A few years ago I heard someone relate that there are all kinds of things genetic testing can tell us these days. Things like ‘you are super likely to get such-and-such disease or unlikely to live past this age UNLESS you make some huge lifestyle change.’

In the same anecdote, a doctor purportedly said that it was unethical to really do these tests and tell people their “chances” because most people wouldn’t be willing to make the drastic changes that living and/or thriving longer would require. And that however long they had left would be ruined by depression or fear.

To me, that tracks. It’s insane, but it tracks. Don’t you think?

I finally read The Ruthless Elimination of Hurry, by John Mark Comer. It’s an extremely accessible book outlining our addiction to hurry and our allergy to quiet. And how it’s deadly for our souls.

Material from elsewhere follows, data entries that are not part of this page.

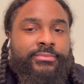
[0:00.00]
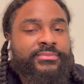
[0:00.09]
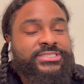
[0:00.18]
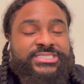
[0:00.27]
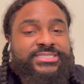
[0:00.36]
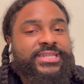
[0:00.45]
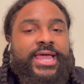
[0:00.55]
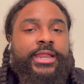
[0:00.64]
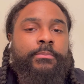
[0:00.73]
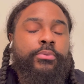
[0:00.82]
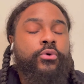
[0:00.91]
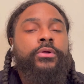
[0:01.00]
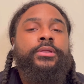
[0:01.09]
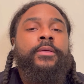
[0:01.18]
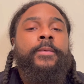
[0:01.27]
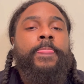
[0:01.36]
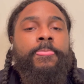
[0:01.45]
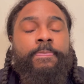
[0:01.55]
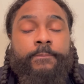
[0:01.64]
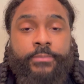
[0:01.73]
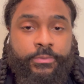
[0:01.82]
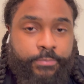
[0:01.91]
just not important.
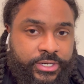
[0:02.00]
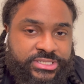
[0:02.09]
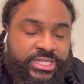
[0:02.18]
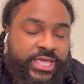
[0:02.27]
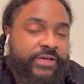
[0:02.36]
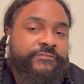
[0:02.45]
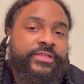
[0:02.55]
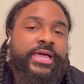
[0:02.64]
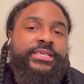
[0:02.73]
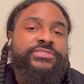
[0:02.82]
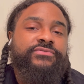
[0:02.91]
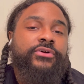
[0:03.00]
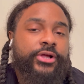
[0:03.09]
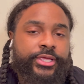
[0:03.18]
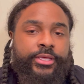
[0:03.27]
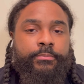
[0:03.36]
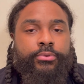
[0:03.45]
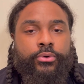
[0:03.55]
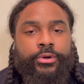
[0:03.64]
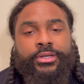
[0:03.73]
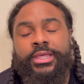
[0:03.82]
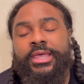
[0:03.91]
Me personally, I feel like it's very
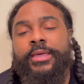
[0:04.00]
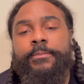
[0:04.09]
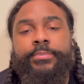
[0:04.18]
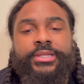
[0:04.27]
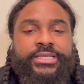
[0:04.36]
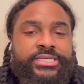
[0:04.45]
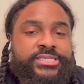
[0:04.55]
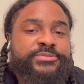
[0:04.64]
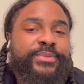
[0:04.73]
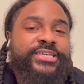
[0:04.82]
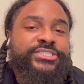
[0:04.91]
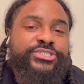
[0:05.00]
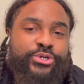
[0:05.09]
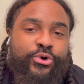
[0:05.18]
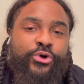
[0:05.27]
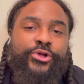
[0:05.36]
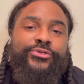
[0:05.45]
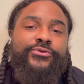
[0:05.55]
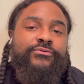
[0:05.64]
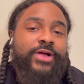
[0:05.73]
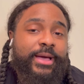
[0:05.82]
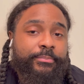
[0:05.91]
important. Please make sure you
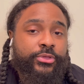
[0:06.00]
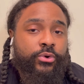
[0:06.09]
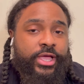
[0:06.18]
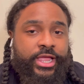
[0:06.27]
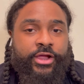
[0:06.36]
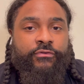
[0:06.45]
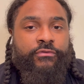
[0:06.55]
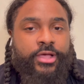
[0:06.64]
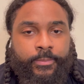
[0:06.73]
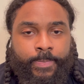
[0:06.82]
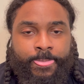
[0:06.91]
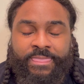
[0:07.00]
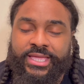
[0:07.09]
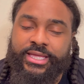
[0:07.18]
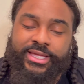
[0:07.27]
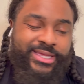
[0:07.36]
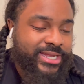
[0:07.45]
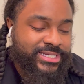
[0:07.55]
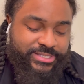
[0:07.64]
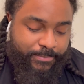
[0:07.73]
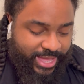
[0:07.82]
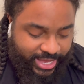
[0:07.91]
wrap your hair up. It
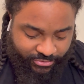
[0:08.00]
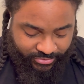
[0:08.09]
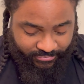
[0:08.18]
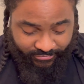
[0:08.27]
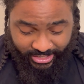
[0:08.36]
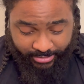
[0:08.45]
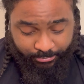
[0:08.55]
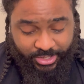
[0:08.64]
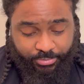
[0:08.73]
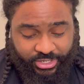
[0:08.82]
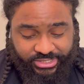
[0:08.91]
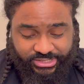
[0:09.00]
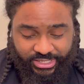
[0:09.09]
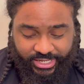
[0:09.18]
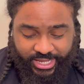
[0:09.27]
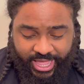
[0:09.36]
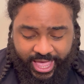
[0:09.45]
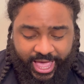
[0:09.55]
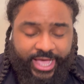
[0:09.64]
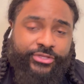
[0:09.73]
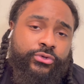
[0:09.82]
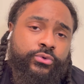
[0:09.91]
doesn't matter if, like me personally, I
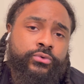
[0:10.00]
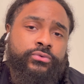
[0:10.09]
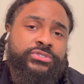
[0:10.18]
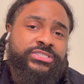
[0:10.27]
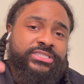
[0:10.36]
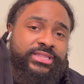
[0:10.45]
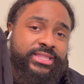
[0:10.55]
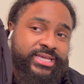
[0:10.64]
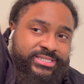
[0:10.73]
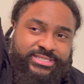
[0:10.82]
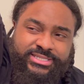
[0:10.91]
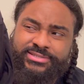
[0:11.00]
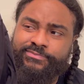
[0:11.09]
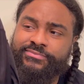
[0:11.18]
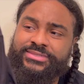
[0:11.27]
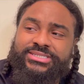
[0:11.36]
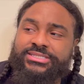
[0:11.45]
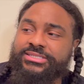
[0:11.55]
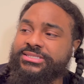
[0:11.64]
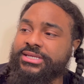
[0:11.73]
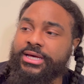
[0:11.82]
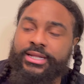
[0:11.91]
use this, it's a
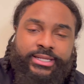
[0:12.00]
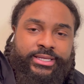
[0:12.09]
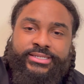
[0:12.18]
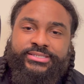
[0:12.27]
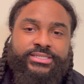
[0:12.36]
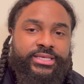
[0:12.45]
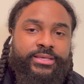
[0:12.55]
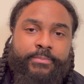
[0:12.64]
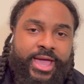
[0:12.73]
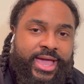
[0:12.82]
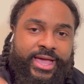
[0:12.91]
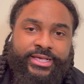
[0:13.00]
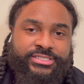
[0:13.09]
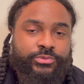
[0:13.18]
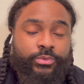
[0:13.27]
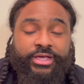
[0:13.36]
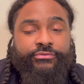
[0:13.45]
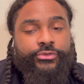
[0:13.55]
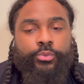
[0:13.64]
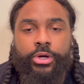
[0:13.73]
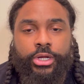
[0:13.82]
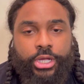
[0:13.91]
Scully ski mask, whatever you
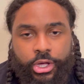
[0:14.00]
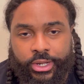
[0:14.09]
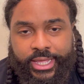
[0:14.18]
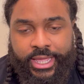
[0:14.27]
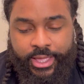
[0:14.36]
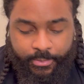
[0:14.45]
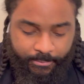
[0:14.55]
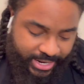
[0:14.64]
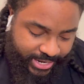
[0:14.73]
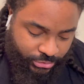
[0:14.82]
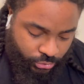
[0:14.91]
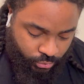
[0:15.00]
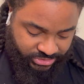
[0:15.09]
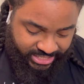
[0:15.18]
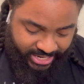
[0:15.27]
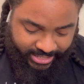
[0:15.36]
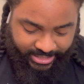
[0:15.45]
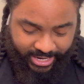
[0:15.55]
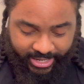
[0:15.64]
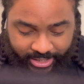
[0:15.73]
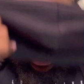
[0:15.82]
want to call it, but I use it at night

It’s extremely compelling, sparking something — a dream — in my soul that I know I long for deeply.

The only problem?

This is probably the 4th or 5th extremely compelling book I’ve read on the topic of quiet vs busyness or technology and I haven’t changed very many habits. Not really.

I still get on social media for work and then sucked into scrolling for only-God-knows how long. Or reach for my phone when I encounter a moment of waiting. Heck, I don’t even head to the toilet without my phone (because apparently, the time it takes to go is too long to be alone with my thoughts?).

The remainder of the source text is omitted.